Exactly as they stand, copy the lines from the one containing "[1:58.92-1:59.82]" to the final line of the data; leave out the pictures.

(Supplied entries Opens)

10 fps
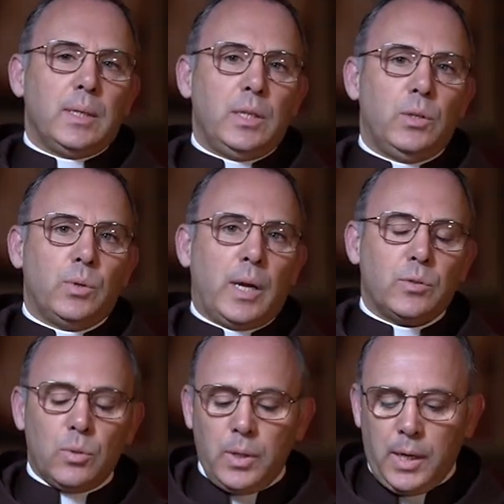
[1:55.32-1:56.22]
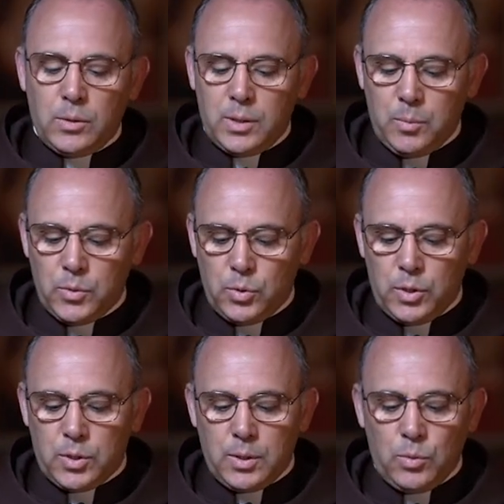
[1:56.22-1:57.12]
e, no caso concreto, temos
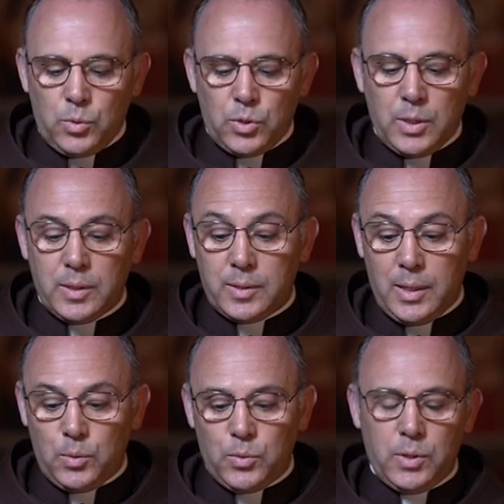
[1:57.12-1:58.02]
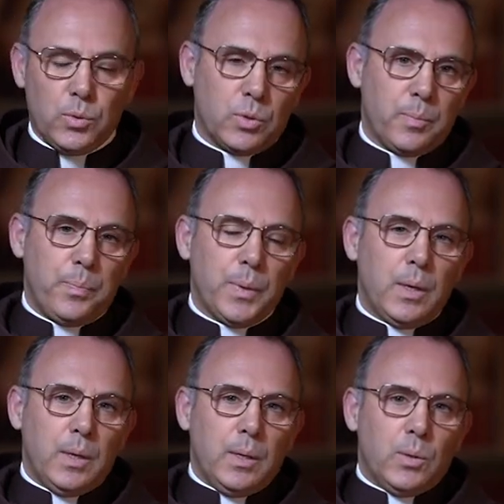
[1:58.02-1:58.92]
hoje os saduceus.
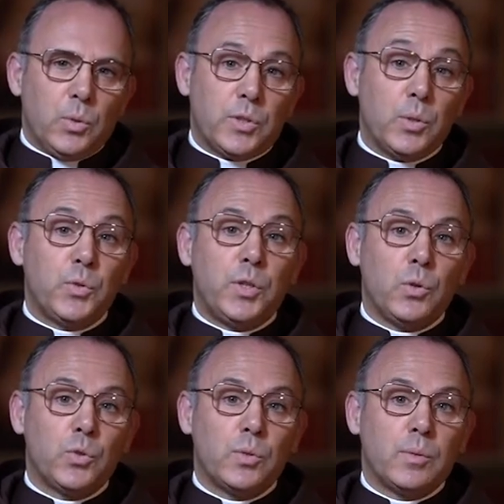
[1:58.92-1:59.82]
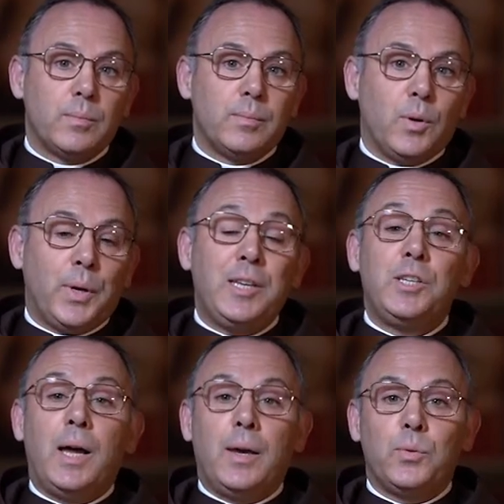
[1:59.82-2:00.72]
Os saduceus
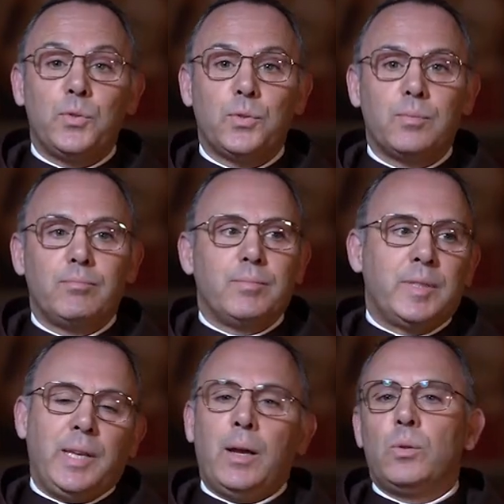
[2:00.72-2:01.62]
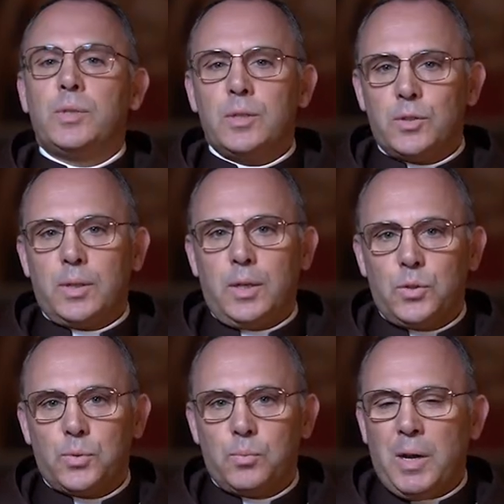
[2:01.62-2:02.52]
originaram-se séculos antes de
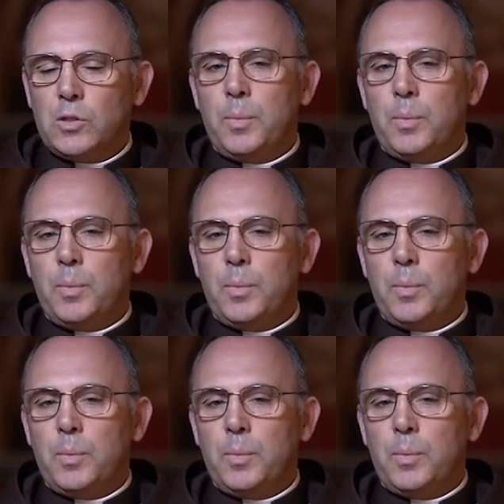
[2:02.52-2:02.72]
Cristo, mais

(Supplied entries Closes)

■ **Result**
[1:58.92-1:59.82]
[1:59.82-2:00.72]
Os saduceus
[2:00.72-2:01.62]
[2:01.62-2:02.52]
originaram-se séculos antes de
[2:02.52-2:02.72]
Cristo, mais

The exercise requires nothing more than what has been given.